Collected data:
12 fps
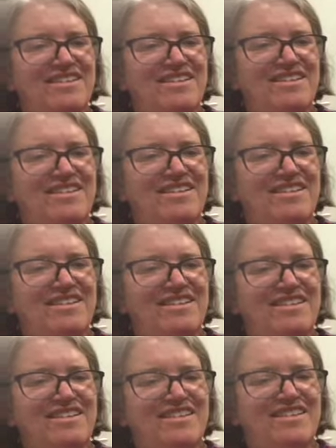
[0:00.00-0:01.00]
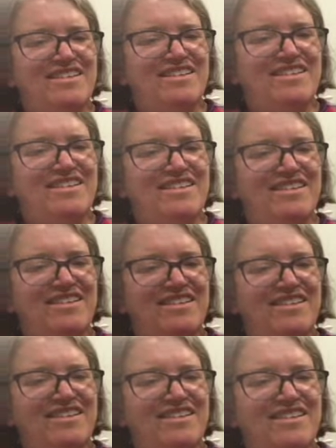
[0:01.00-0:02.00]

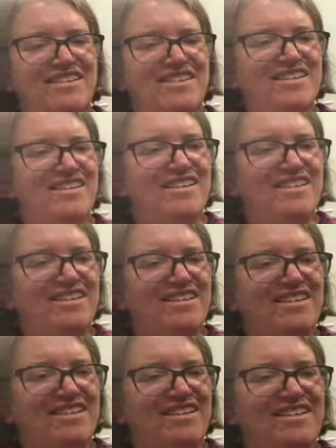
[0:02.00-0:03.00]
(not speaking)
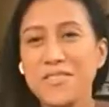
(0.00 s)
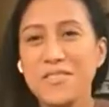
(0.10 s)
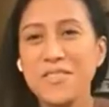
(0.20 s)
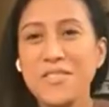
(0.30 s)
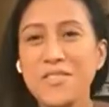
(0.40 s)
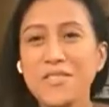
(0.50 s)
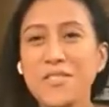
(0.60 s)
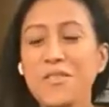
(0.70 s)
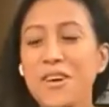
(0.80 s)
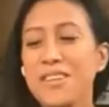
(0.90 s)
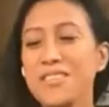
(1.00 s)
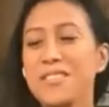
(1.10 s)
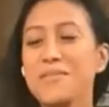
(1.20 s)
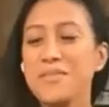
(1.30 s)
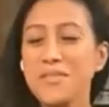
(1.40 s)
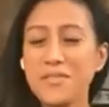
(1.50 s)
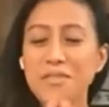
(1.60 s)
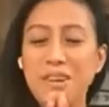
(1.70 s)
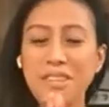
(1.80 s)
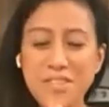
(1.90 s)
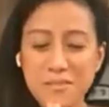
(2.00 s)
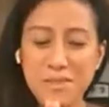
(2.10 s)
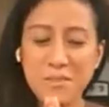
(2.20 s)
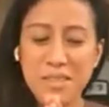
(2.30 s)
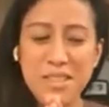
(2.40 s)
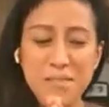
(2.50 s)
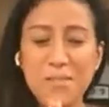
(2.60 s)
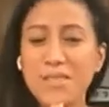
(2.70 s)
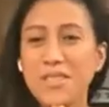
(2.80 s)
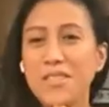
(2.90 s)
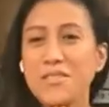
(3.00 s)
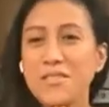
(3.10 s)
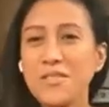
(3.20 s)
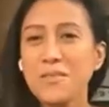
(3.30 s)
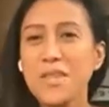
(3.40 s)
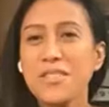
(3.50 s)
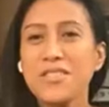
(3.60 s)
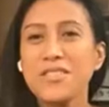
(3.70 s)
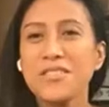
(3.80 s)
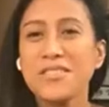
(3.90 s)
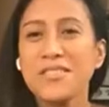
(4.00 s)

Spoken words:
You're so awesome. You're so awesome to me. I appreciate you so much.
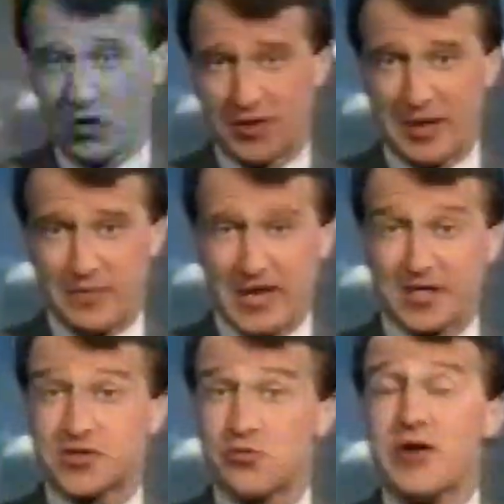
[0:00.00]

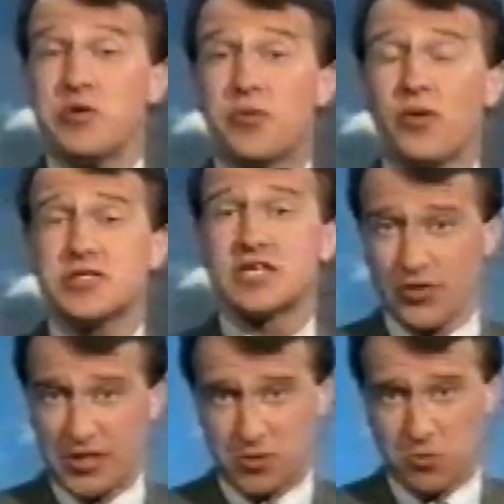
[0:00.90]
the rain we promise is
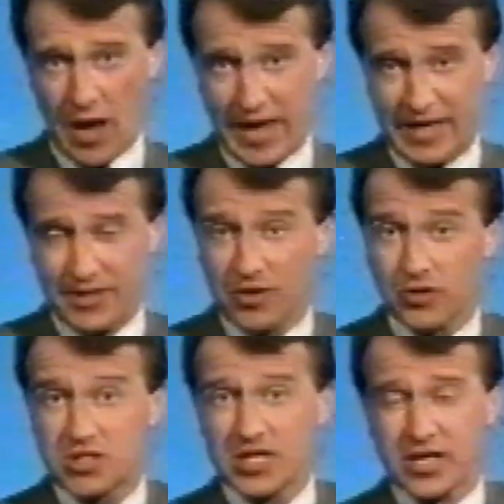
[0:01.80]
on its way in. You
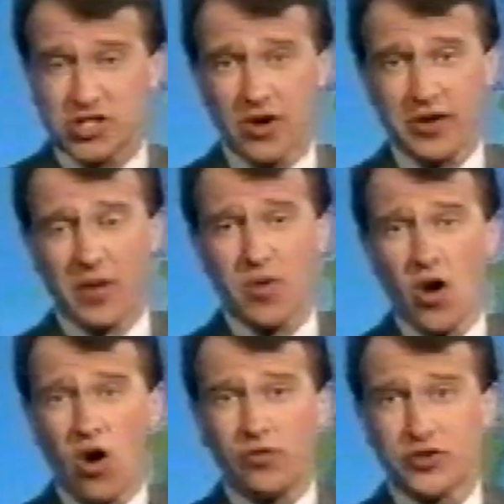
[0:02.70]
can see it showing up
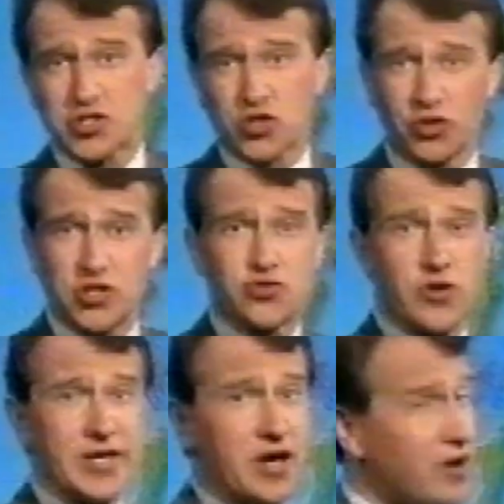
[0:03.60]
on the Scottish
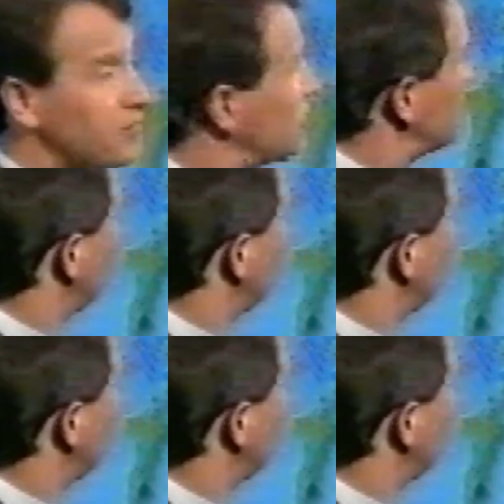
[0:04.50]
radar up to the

Problem to solve ::
Could you set down every record above word for word, leaving out the pictures?

Output for this exercise ::
12 fps
[0:00.00-0:01.00]
[0:01.00-0:02.00]

[0:02.00-0:03.00]
(not speaking)
(0.00 s)
(0.10 s)
(0.20 s)
(0.30 s)
(0.40 s)
(0.50 s)
(0.60 s)
(0.70 s)
(0.80 s)
(0.90 s)
(1.00 s)
(1.10 s)
(1.20 s)
(1.30 s)
(1.40 s)
(1.50 s)
(1.60 s)
(1.70 s)
(1.80 s)
(1.90 s)
(2.00 s)
(2.10 s)
(2.20 s)
(2.30 s)
(2.40 s)
(2.50 s)
(2.60 s)
(2.70 s)
(2.80 s)
(2.90 s)
(3.00 s)
(3.10 s)
(3.20 s)
(3.30 s)
(3.40 s)
(3.50 s)
(3.60 s)
(3.70 s)
(3.80 s)
(3.90 s)
(4.00 s)

Spoken words:
You're so awesome. You're so awesome to me. I appreciate you so much.
[0:00.00]

[0:00.90]
the rain we promise is
[0:01.80]
on its way in. You
[0:02.70]
can see it showing up
[0:03.60]
on the Scottish
[0:04.50]
radar up to the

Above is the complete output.